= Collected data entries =
__________________________________________________
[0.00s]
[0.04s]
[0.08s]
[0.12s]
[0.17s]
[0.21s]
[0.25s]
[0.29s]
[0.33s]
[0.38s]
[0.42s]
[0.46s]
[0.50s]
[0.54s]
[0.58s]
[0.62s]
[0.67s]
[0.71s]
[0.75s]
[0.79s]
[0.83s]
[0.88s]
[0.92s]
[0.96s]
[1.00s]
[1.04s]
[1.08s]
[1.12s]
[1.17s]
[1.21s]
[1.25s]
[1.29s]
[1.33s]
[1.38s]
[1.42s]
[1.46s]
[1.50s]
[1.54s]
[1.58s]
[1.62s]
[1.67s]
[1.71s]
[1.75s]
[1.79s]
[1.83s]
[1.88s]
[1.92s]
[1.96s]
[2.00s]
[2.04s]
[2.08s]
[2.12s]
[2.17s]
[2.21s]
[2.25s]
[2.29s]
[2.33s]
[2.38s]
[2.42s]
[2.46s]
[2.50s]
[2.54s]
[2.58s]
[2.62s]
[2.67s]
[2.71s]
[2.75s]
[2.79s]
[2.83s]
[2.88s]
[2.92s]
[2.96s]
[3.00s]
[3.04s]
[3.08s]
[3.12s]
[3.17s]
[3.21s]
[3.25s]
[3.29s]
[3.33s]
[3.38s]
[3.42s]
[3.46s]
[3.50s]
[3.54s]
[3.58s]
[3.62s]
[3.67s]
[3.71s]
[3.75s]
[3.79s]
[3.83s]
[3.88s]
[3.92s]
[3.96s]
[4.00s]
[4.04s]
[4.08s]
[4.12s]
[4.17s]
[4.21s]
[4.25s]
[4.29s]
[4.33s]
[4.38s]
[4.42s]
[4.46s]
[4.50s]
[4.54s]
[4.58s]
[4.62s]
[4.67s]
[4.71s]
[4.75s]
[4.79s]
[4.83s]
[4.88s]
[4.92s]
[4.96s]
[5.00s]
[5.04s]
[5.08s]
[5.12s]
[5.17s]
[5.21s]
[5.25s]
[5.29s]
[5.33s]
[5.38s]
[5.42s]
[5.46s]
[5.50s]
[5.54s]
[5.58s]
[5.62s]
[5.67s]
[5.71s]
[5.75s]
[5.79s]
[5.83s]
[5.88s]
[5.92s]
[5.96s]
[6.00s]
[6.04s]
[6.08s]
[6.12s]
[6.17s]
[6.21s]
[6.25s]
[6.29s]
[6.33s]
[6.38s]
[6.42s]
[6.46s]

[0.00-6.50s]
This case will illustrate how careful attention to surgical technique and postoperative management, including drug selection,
__________________________________________________
= Exercise aim =
Restate each entry exactly, skipping none.

= Your response =
[0.00s]
[0.04s]
[0.08s]
[0.12s]
[0.17s]
[0.21s]
[0.25s]
[0.29s]
[0.33s]
[0.38s]
[0.42s]
[0.46s]
[0.50s]
[0.54s]
[0.58s]
[0.62s]
[0.67s]
[0.71s]
[0.75s]
[0.79s]
[0.83s]
[0.88s]
[0.92s]
[0.96s]
[1.00s]
[1.04s]
[1.08s]
[1.12s]
[1.17s]
[1.21s]
[1.25s]
[1.29s]
[1.33s]
[1.38s]
[1.42s]
[1.46s]
[1.50s]
[1.54s]
[1.58s]
[1.62s]
[1.67s]
[1.71s]
[1.75s]
[1.79s]
[1.83s]
[1.88s]
[1.92s]
[1.96s]
[2.00s]
[2.04s]
[2.08s]
[2.12s]
[2.17s]
[2.21s]
[2.25s]
[2.29s]
[2.33s]
[2.38s]
[2.42s]
[2.46s]
[2.50s]
[2.54s]
[2.58s]
[2.62s]
[2.67s]
[2.71s]
[2.75s]
[2.79s]
[2.83s]
[2.88s]
[2.92s]
[2.96s]
[3.00s]
[3.04s]
[3.08s]
[3.12s]
[3.17s]
[3.21s]
[3.25s]
[3.29s]
[3.33s]
[3.38s]
[3.42s]
[3.46s]
[3.50s]
[3.54s]
[3.58s]
[3.62s]
[3.67s]
[3.71s]
[3.75s]
[3.79s]
[3.83s]
[3.88s]
[3.92s]
[3.96s]
[4.00s]
[4.04s]
[4.08s]
[4.12s]
[4.17s]
[4.21s]
[4.25s]
[4.29s]
[4.33s]
[4.38s]
[4.42s]
[4.46s]
[4.50s]
[4.54s]
[4.58s]
[4.62s]
[4.67s]
[4.71s]
[4.75s]
[4.79s]
[4.83s]
[4.88s]
[4.92s]
[4.96s]
[5.00s]
[5.04s]
[5.08s]
[5.12s]
[5.17s]
[5.21s]
[5.25s]
[5.29s]
[5.33s]
[5.38s]
[5.42s]
[5.46s]
[5.50s]
[5.54s]
[5.58s]
[5.62s]
[5.67s]
[5.71s]
[5.75s]
[5.79s]
[5.83s]
[5.88s]
[5.92s]
[5.96s]
[6.00s]
[6.04s]
[6.08s]
[6.12s]
[6.17s]
[6.21s]
[6.25s]
[6.29s]
[6.33s]
[6.38s]
[6.42s]
[6.46s]

[0.00-6.50s]
This case will illustrate how careful attention to surgical technique and postoperative management, including drug selection,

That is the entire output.